I wish that posters who don't agree with the OP/myself and other people who've said they don't like this weren't dismissed as some kind of 'Scrooges'. Firstly, it's unkind - secondly, it's inaccurate. I quietly get on with giving to the charities of my choice every single year, without fanfare.
It's not really about 'teens' either. You wouldn't really have toddlers and primary school aged children rocking up to knock on doors for money. If they did however, I'm sure they'd make more effort because from my experience, young children like to give it their 'all' and it's that which makes their efforts endearing. They attract 'givers' when they're in public because they're part of a group, performing and actually, not door-knocking, which many people hate for a variety of reasons.
When was the last time you saw a 'teen', old or young, performing in a group in public, carol singing in town to raise for charity? I haven't - not in recent years anyway. That's fine but WHY do some teens think they have the right to knock on doors? Where is their Christmas spirit, hmm? It's no kind of performance and it's i-n-t-r-u-s-i-v-e. Some people might not mind but there are many who do and we have to put up with the interruption just the same... a bit like cold-callers.
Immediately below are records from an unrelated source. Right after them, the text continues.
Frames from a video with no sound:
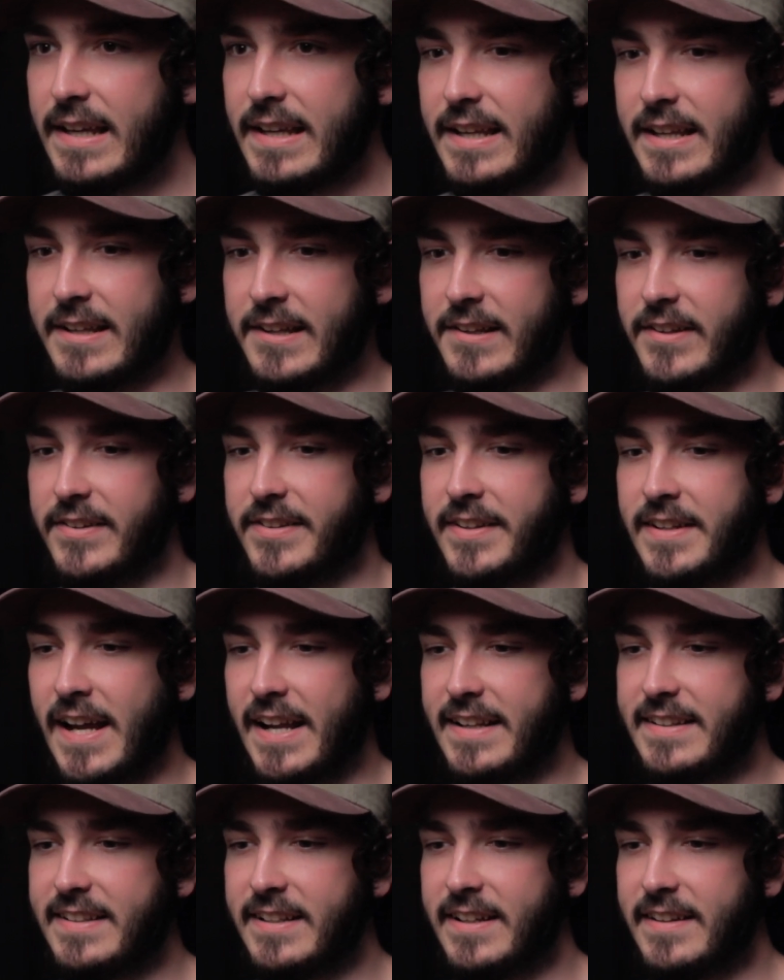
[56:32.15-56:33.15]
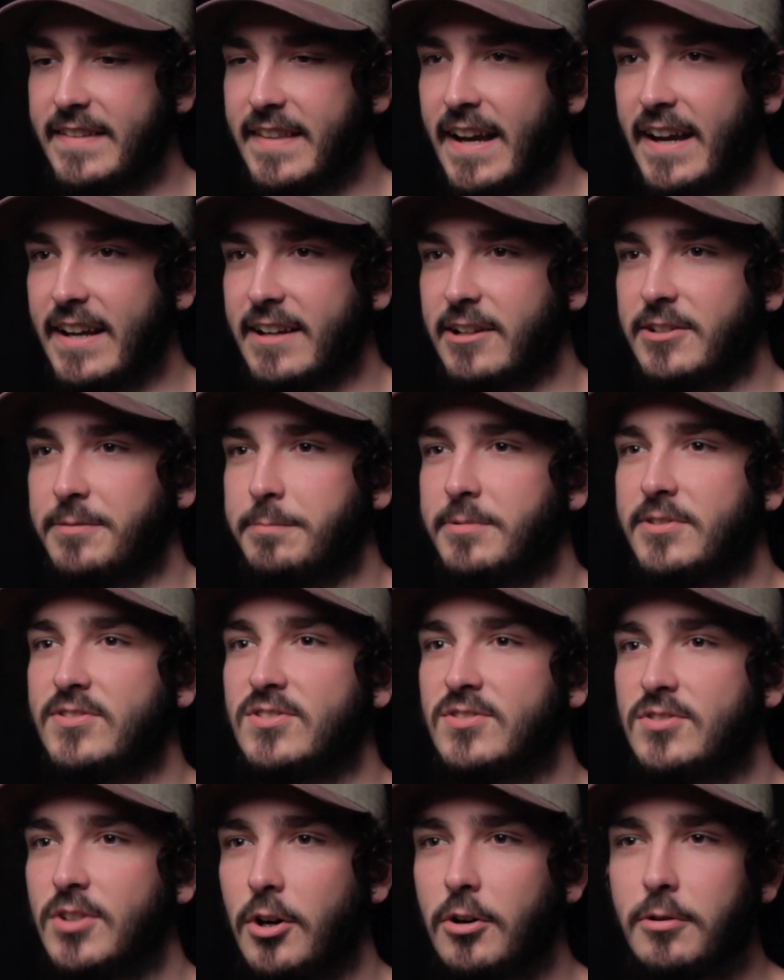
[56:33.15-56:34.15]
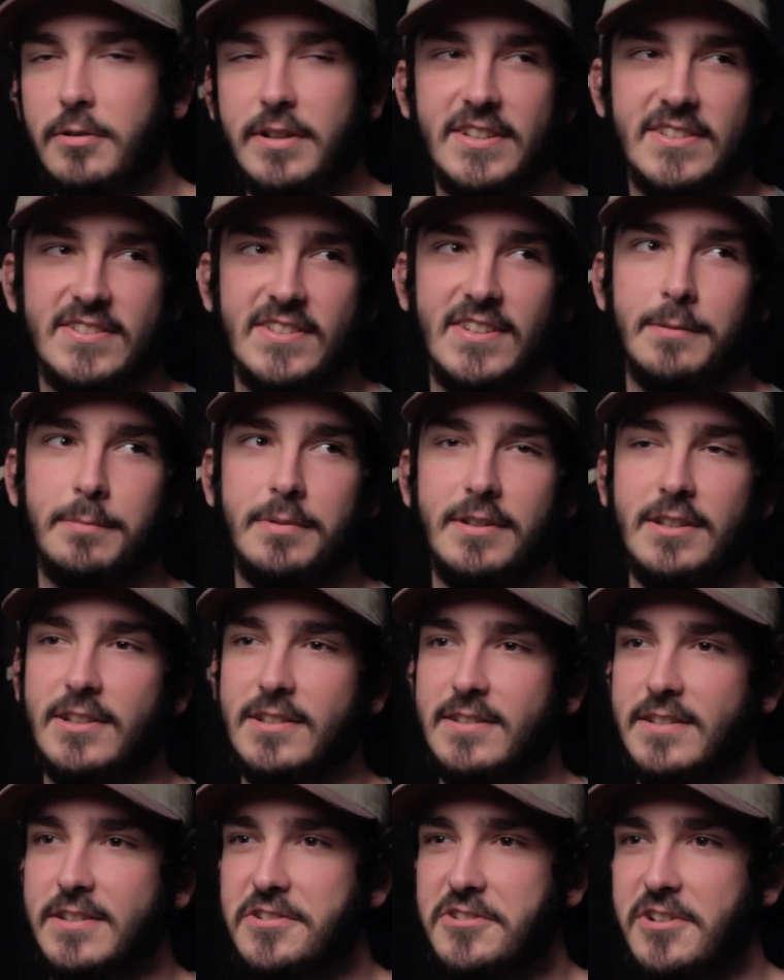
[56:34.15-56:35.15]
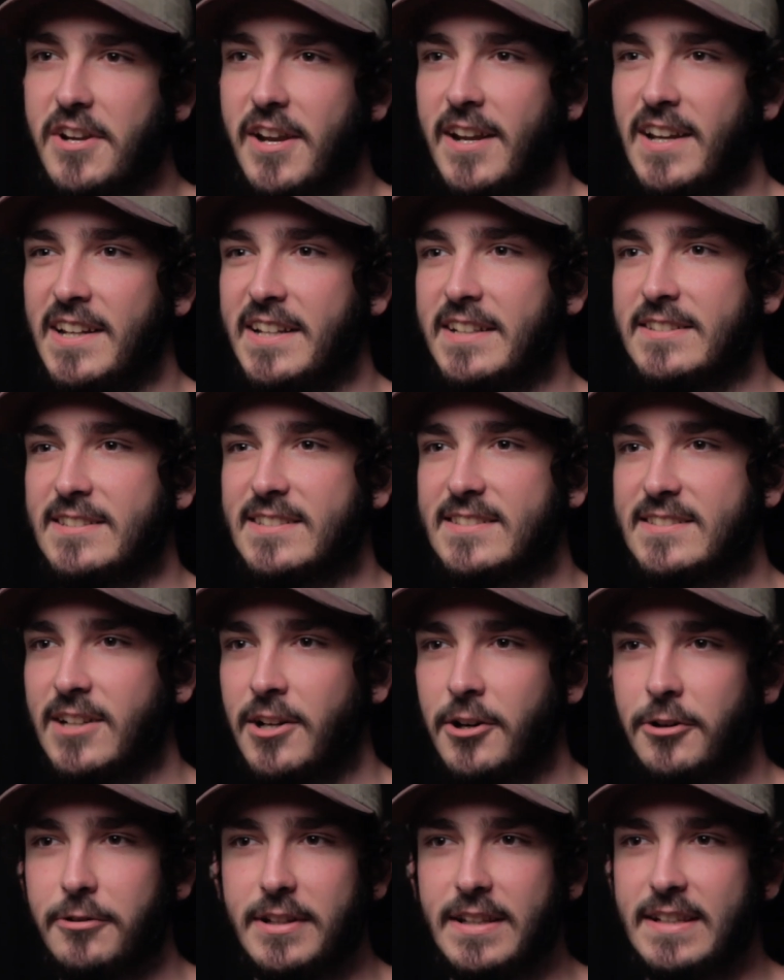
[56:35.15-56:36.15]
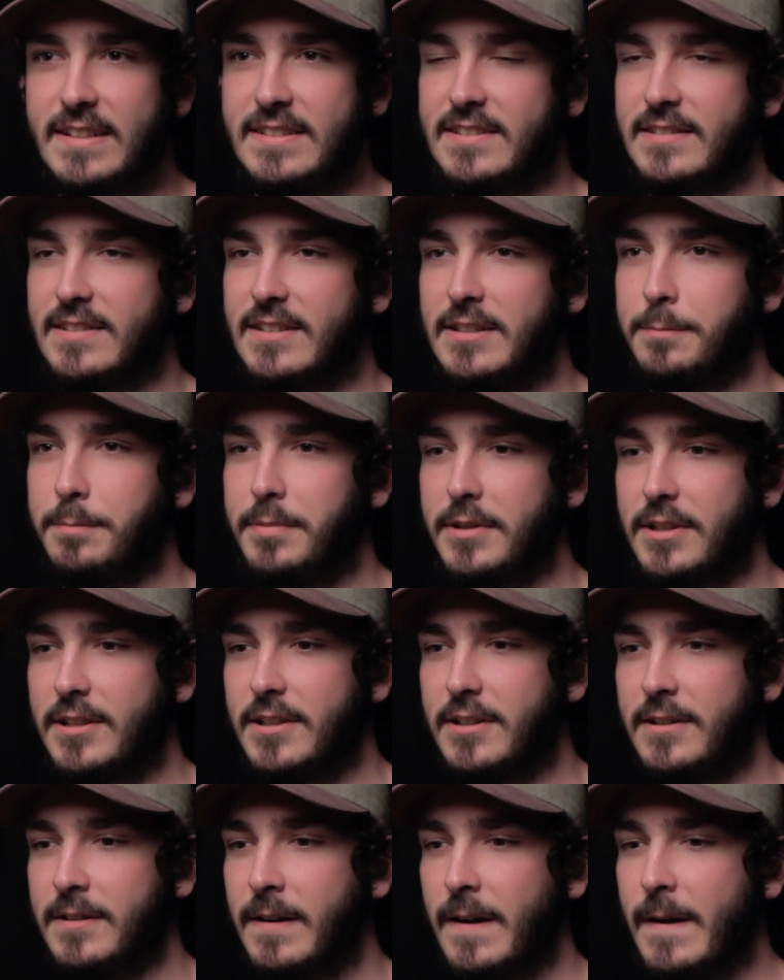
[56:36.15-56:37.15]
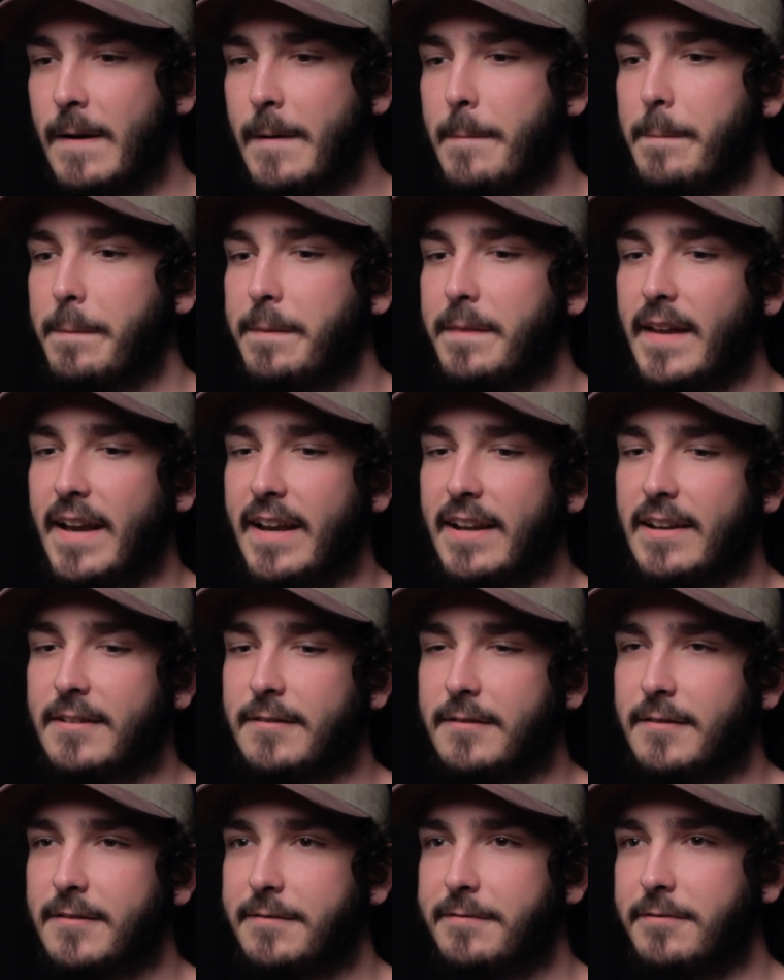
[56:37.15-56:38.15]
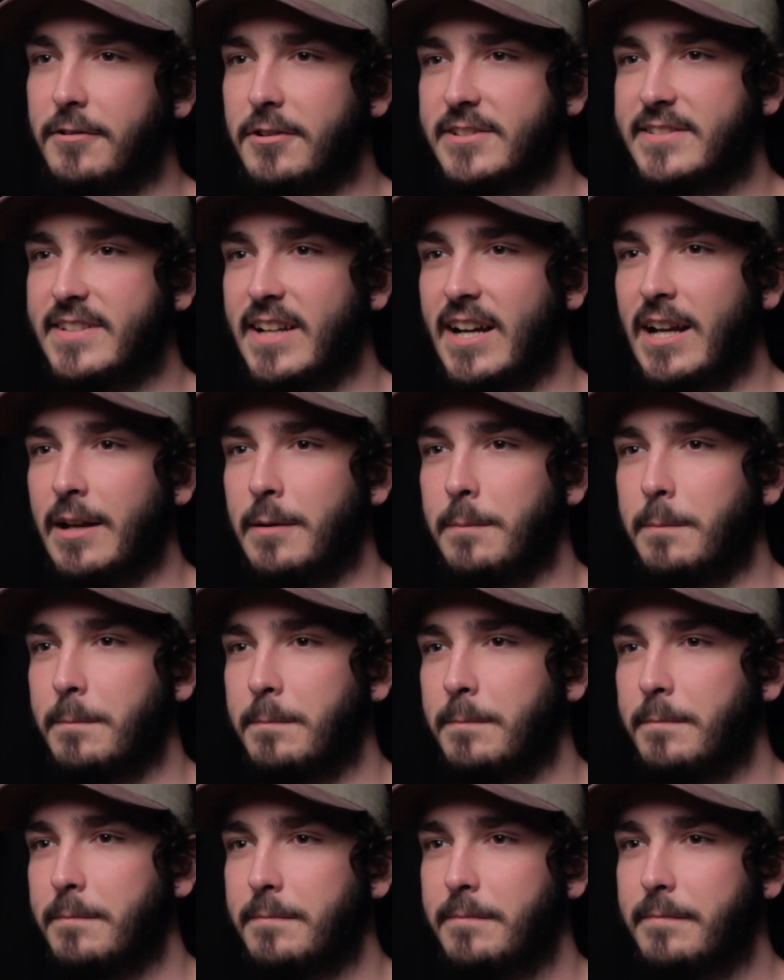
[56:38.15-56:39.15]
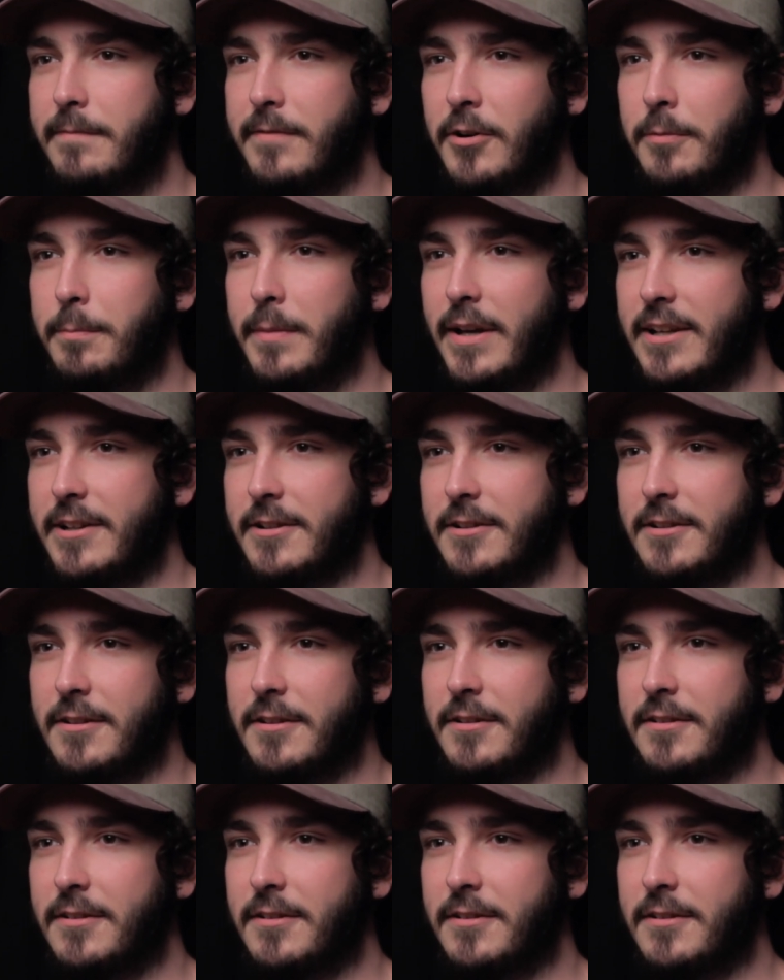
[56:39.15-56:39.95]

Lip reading: is an idea that could so easily be cliche and so easily be like first time filmmaker,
To the parents of said teens who think they are perfectly entitled to 'perform' by door-knocking and screeching/warbling the wrong words to a badly thought out medley of 'tunes' - give your children money YOURSELF. These are YOUR children, not ours.
Lastly, I suppose we all use our own reference points. I spent a good amount of time when I last worked for a council, working with the elderly and imploring them NOT to answer the door as willingly as they seemed to do. It's not that YOUR children are going to cosh them over the head but by frequenting and normalising 'door-knocking' for no legitimate reason, they are, unwittingly, setting up the vulnerable quite nicely for attacks by thugs and thieves who have no conscience about people in society.